L’enjeu de la troisième phase est de compléter l’analyse et la spécification de ces « espaces publics à vivre » en tant que systèmes. Nous faisons l’hypothèse qu’il est possible de les caractériser par un nombre limité d’indicateurs du confort des piétons, complétant des mesures de comptage et des observations de terrain plus sommaires. La voie choisie a été de produire ces indicateurs à partir de simulations informatiques, afin qu’il soit possible de comparer des options d’aménagement différentes à l’état de projet. Cette phase a été réalisée dans le cadre du postdoc de Laura C. Echeverri, informaticienne, supervisée par Jean-Michel Auberlet et Jean-Paul Hubert.
Partenariat avec le Club des villes et territoires cyclables et marchables (CVTCM)

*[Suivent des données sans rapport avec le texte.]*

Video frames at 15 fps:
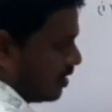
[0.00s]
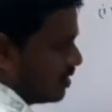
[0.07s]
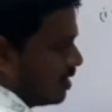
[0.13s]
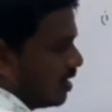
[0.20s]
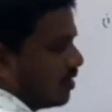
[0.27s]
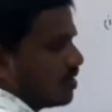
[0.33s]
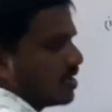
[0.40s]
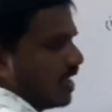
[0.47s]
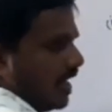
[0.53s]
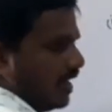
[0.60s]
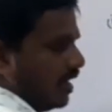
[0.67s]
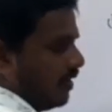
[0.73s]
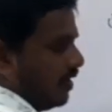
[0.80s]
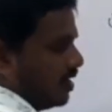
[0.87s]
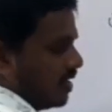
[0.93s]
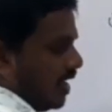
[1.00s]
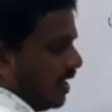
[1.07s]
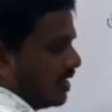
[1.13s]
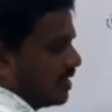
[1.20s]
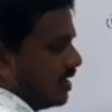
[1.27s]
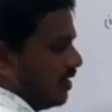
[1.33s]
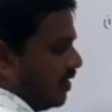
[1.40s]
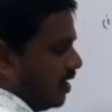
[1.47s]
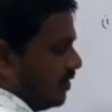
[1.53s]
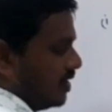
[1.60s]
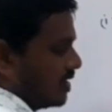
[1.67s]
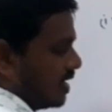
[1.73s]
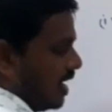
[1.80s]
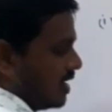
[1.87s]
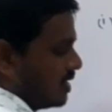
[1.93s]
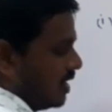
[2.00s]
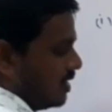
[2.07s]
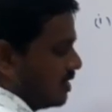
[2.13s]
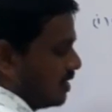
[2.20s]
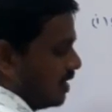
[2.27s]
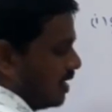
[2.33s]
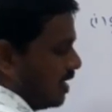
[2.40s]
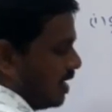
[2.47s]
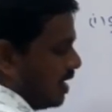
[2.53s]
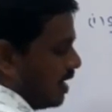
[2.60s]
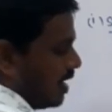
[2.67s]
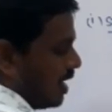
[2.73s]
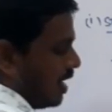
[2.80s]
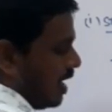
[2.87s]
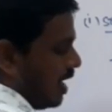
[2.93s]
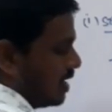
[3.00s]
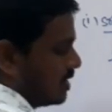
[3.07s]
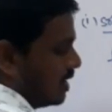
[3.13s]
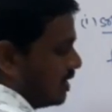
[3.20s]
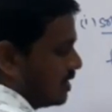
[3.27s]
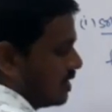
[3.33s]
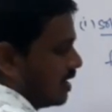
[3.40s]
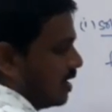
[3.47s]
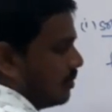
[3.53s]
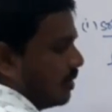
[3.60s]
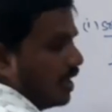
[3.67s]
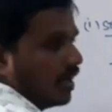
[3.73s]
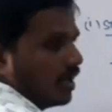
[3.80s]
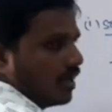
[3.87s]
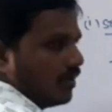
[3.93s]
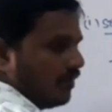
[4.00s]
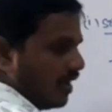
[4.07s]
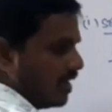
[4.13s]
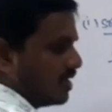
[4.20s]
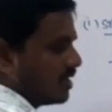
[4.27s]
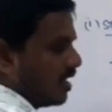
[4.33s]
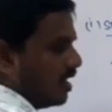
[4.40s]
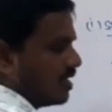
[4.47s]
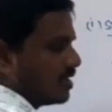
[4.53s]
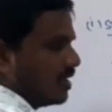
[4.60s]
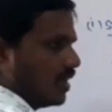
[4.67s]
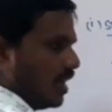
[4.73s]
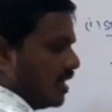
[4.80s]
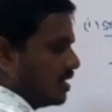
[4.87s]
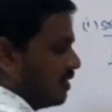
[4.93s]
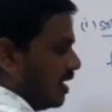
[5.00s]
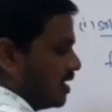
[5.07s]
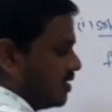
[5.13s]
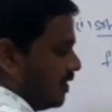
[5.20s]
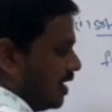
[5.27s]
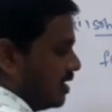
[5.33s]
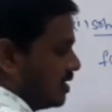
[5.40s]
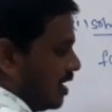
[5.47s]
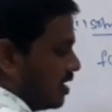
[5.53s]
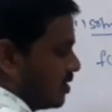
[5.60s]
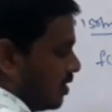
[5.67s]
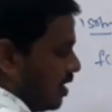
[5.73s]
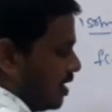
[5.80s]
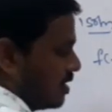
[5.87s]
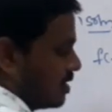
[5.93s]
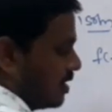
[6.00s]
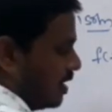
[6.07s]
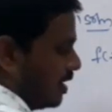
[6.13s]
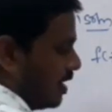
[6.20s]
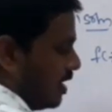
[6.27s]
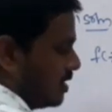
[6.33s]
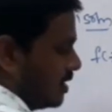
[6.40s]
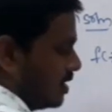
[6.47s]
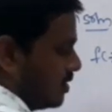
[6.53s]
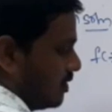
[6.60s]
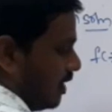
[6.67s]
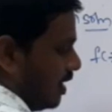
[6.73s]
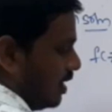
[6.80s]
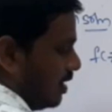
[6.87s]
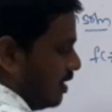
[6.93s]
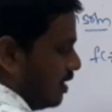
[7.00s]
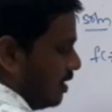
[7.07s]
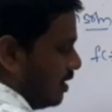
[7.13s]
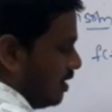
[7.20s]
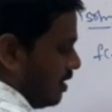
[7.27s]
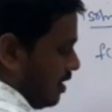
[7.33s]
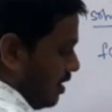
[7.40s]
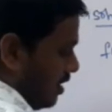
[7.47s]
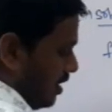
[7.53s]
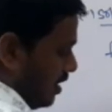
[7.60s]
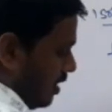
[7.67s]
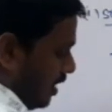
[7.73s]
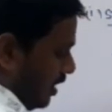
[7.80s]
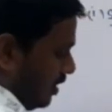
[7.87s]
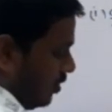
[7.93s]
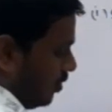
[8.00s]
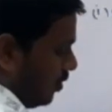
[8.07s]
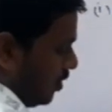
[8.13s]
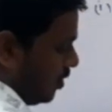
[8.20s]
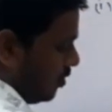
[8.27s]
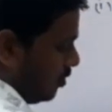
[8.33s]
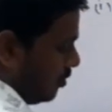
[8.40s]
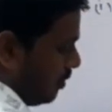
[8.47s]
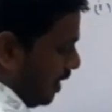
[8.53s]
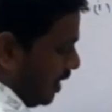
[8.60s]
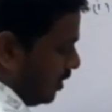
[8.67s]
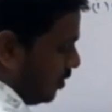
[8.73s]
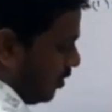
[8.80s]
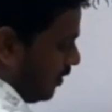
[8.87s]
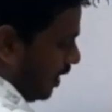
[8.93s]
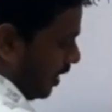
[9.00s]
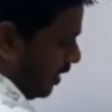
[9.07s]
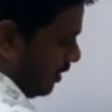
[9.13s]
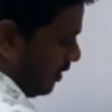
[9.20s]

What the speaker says: is equal to sin derivative, sin x derivative is cos x keeping y is constant, cos hy is also constant, cos hy, right. Dou u by dou y,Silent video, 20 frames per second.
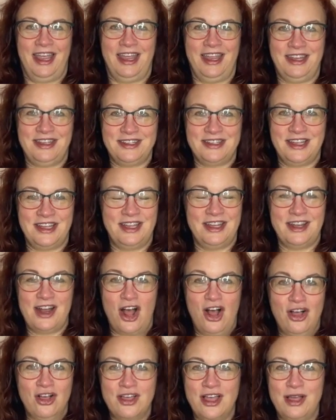And
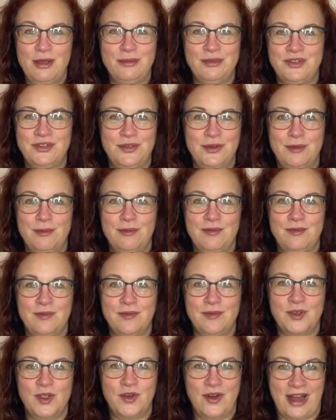it all comes
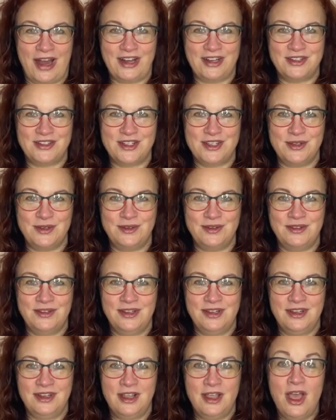from gratitude.
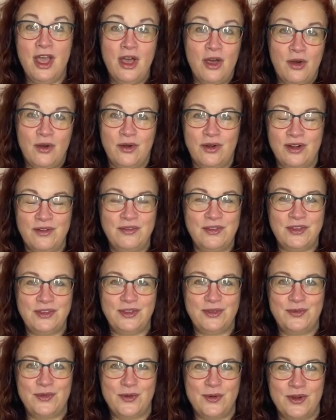Or if
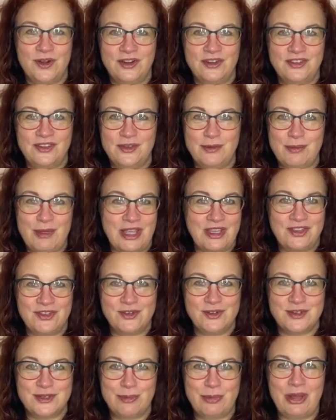it's for some
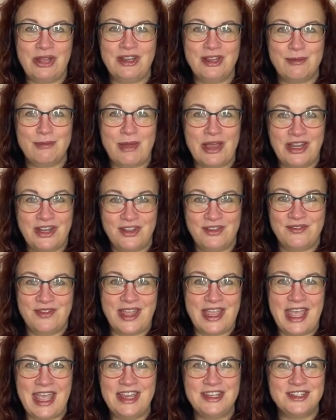extra spending money on
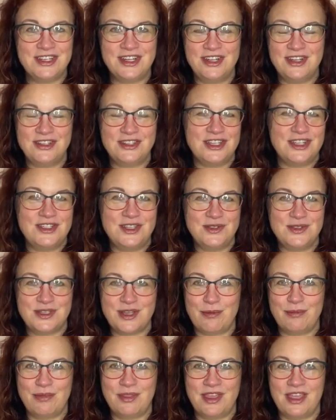vacation to do
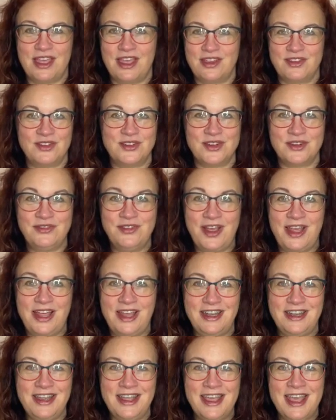something extra
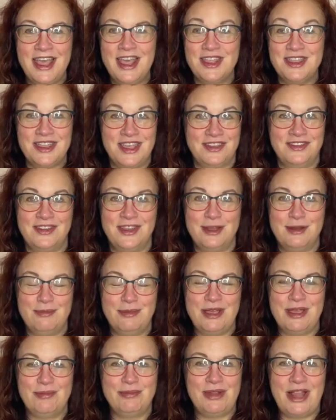fun, that's going
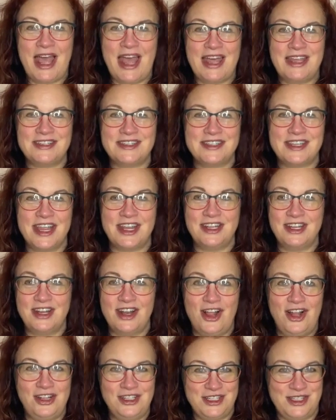to be a blast. And
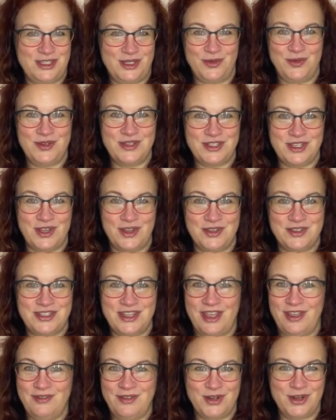it all is a
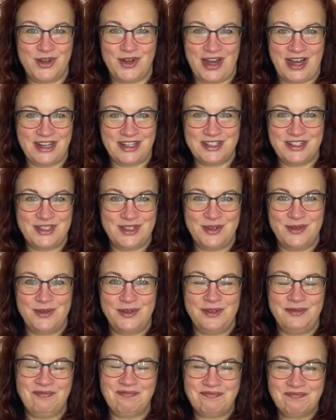result of your
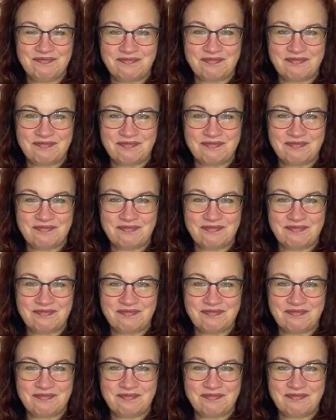gratitude.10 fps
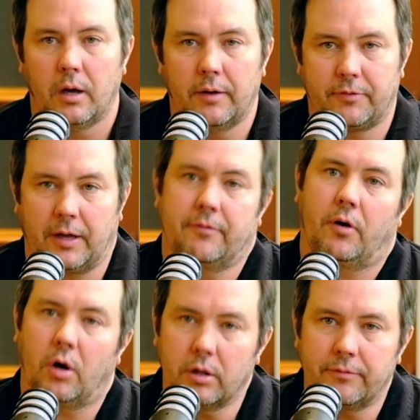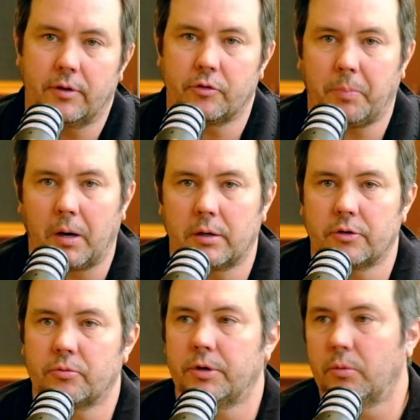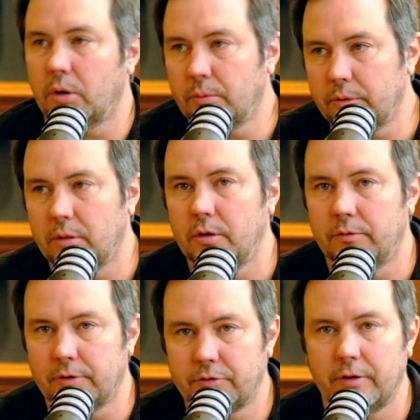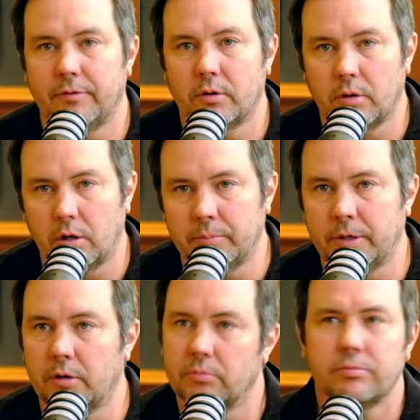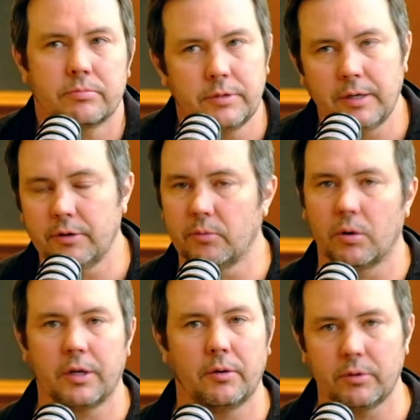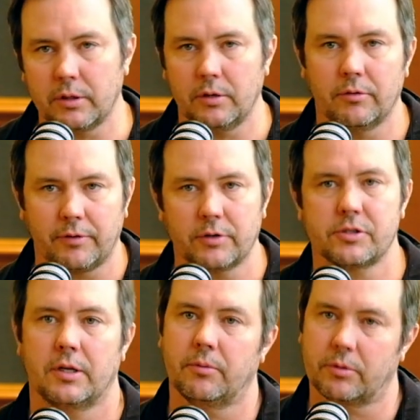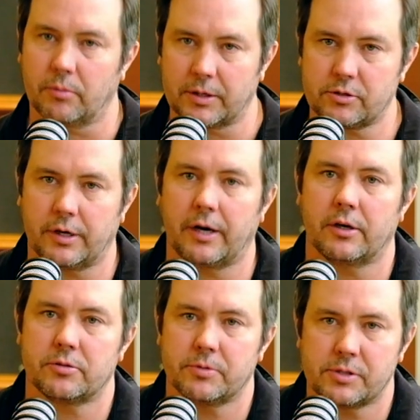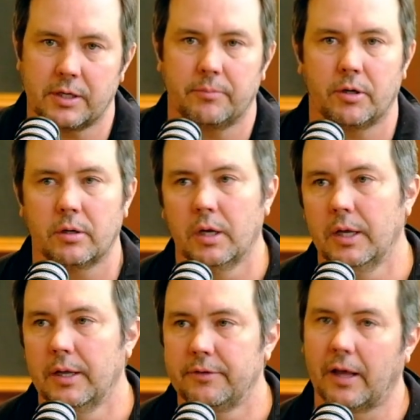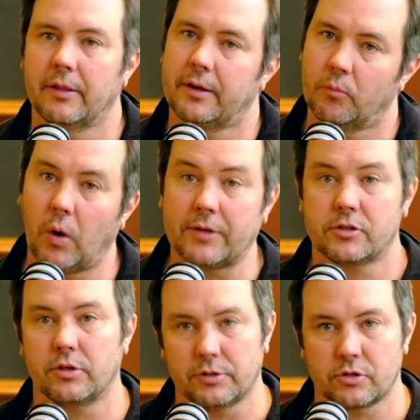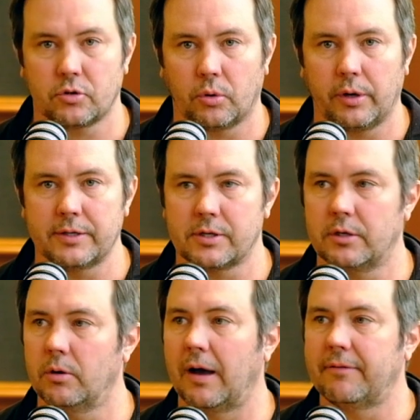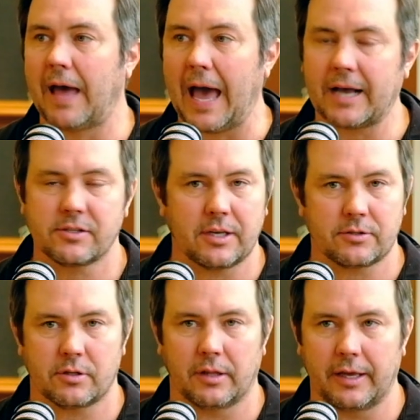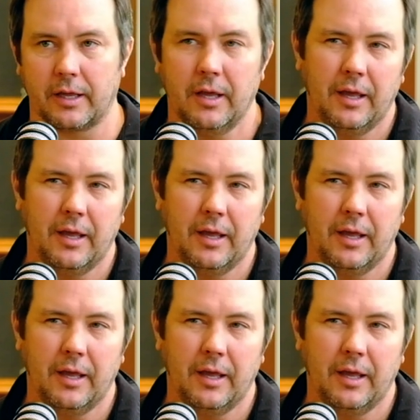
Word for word: of kind of all of those partners. When you work with the University of Oklahoma, you're you know you're working with the university, with the Western Heritage Museum. You're telling Western stories, and you have access to like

Le groupe MUP et le CVTCM collaborent depuis 2023 dans un projet de « recherche-action participative » dont la finalité est d’analyser les conditions dans lesquelles les collectivités peuvent (a) faire un diagnostic des conditions de marche en ville et (b) s’engager dans le développement de celle-ci. Le projet consiste en une enquête quantitative et qualitative réalisée auprès de toutes les collectivités adhérentes du CVTCM.
La première phase s’appuie sur la diffusion d’un questionnaire pour répertorier les éléments nécessaires à un diagnostic, portant tant sur l’environnement de la collectivité (morphologie, infrastructures de transport, peuplement, présence et répartition des équipements et des services aux habitants etc.) que sur l’organisation de ses actions réalisées ou envisagées en ce qui concerne la marche. Les résultats du questionnaire permettront d’établir une typologie de situations.
Dans une deuxième phase, nous mènerons des entretiens qualitatifs avec les acteurs locaux sur les conditions dans lesquelles émergent les actions en faveur de la marche, et les difficultés ou opportunités qu’elles rencontrent. Après ces deux phases focalisées sur des collectivités pionnières dans le développement des mobilités actives, nous chercherons à élargir l’enquête à un panel représentatif d’une plus grande diversité de situations locales. Nous pourrons ainsi mieux évaluer les différentes conditions de diffusion et de développement des politiques de la marche en ville et, plus généralement, en agglomération.